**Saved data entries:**

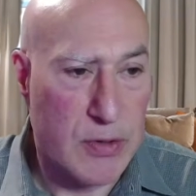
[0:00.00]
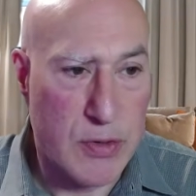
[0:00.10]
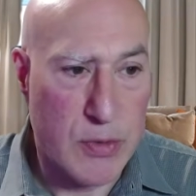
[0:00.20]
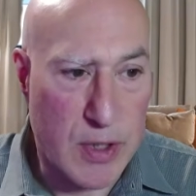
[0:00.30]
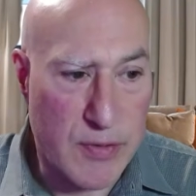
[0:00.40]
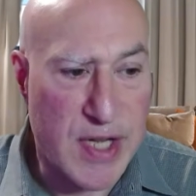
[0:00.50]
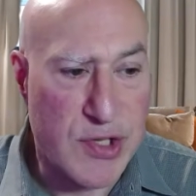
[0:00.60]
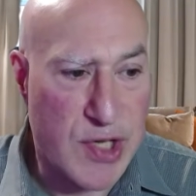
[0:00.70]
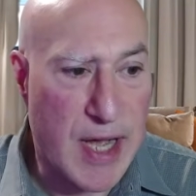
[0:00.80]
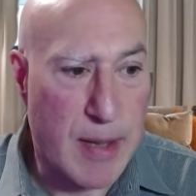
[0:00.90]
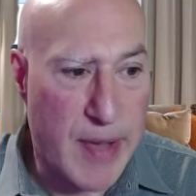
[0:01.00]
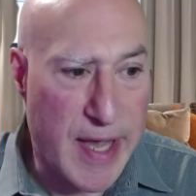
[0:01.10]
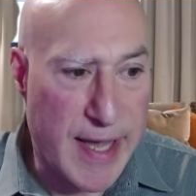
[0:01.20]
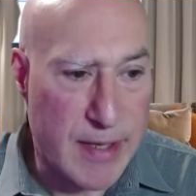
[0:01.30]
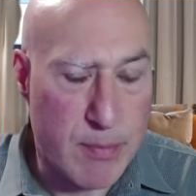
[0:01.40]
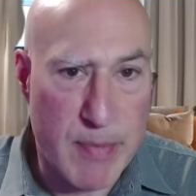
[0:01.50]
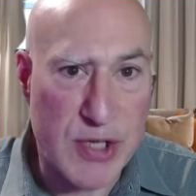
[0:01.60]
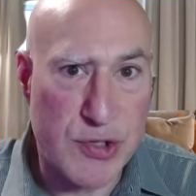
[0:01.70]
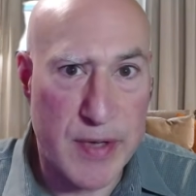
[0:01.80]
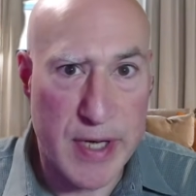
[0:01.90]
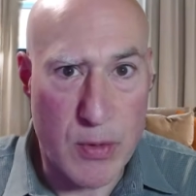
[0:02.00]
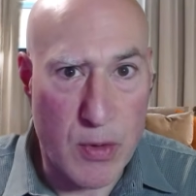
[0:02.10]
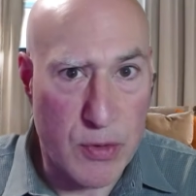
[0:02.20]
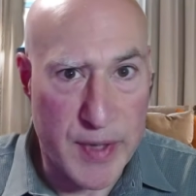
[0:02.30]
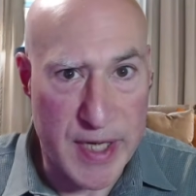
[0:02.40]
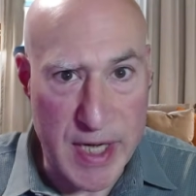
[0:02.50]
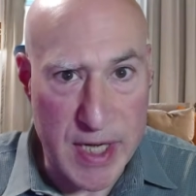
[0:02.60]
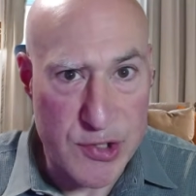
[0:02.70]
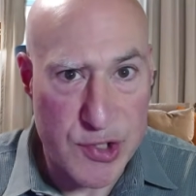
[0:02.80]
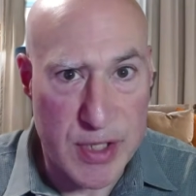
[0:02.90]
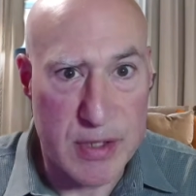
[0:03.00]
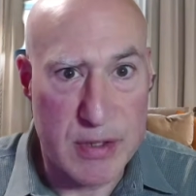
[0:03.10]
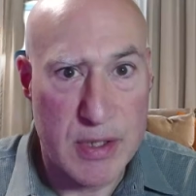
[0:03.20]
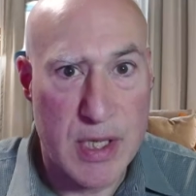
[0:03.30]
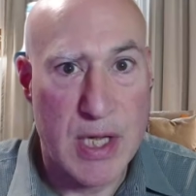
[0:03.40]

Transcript: do a great job at measuring all the radiation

**REQUIREMENT:** Reproduce the data word for word, excluding its pictures.

**TASK RESPONSE:**
[0:00.00]
[0:00.10]
[0:00.20]
[0:00.30]
[0:00.40]
[0:00.50]
[0:00.60]
[0:00.70]
[0:00.80]
[0:00.90]
[0:01.00]
[0:01.10]
[0:01.20]
[0:01.30]
[0:01.40]
[0:01.50]
[0:01.60]
[0:01.70]
[0:01.80]
[0:01.90]
[0:02.00]
[0:02.10]
[0:02.20]
[0:02.30]
[0:02.40]
[0:02.50]
[0:02.60]
[0:02.70]
[0:02.80]
[0:02.90]
[0:03.00]
[0:03.10]
[0:03.20]
[0:03.30]
[0:03.40]

Transcript: do a great job at measuring all the radiation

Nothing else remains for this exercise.